All admin operations in Karafka always run on the default cluster. To run admin operations on multiple clusters, you need separate Karafka boot files for each cluster. For more details, visit the Multi-Cluster Setup section.

Configuration

Karafka::Admin operates using the default cluster configuration, employing a distinct consumer group name, specifically karafka_admin. It's essential to understand that the Web UI also leverages this same consumer group as it utilizes the Admin API internally. If you're implementing granular Kafka ACLs (Access Control List) permissions, ensure that the karafka_admin consumer group is granted the necessary permissions to function effectively. If you're using karafka-web, you will also need the same permissions applied to the karafka_web group as well.

Karafka::Admin gets a consistent prefix alongside all other consumer groups, allowing you to streamline permissions across all the consumer groups associated with that application.

For example, if you're using Kafka ACLs with prefixed wildcard permissions, Karafka::Admin will be subject to the naming patterns established by the Consumer Mapper, ensuring security and consistent access control.

If you wish to reconfigure Karafka::Admin, you may alter the config.admin scope during the Karafka framework configuration. You may, for example, use an alternative group_id to replace the default karafka_admin part and alter the kafka scope settings.

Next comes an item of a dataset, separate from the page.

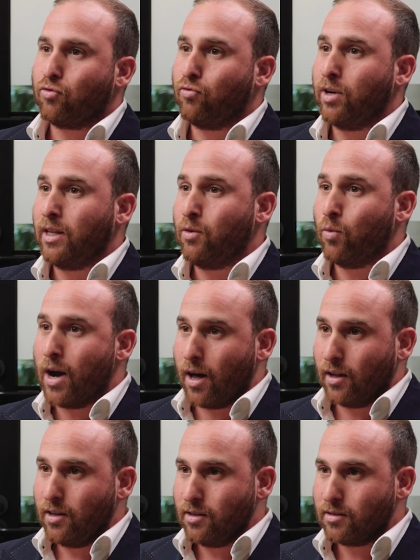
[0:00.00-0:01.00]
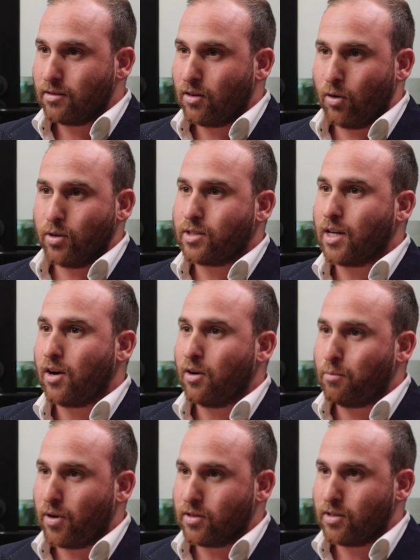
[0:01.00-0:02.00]
really well. Always start on a
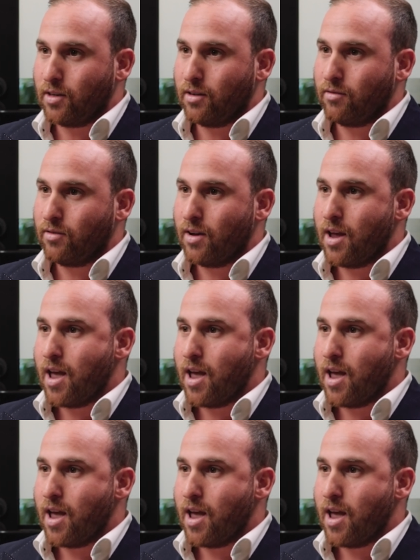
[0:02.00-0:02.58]
positive.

class KarafkaApp < Karafka::App
  setup do |config|
    config.client_id = 'my_application'

    config.kafka = {
      'bootstrap.servers': '127.0.0.1:9092'
    }

    # Fetch 20MB at most with admin, instead of the default 5MB
    config.admin.kafka[:'fetch.message.max.bytes'] = 20 * 1_048_576
    # Replace karafka_admin group name component with app_admin
    config.admin.group_id = 'app_admin'
  end
end

We strongly advise against modifying the config.admin.kafka settings in their entirety, as they have been configured to meet the demands of admin operations. For any adjustments, we suggest adopting the granular approach outlined above.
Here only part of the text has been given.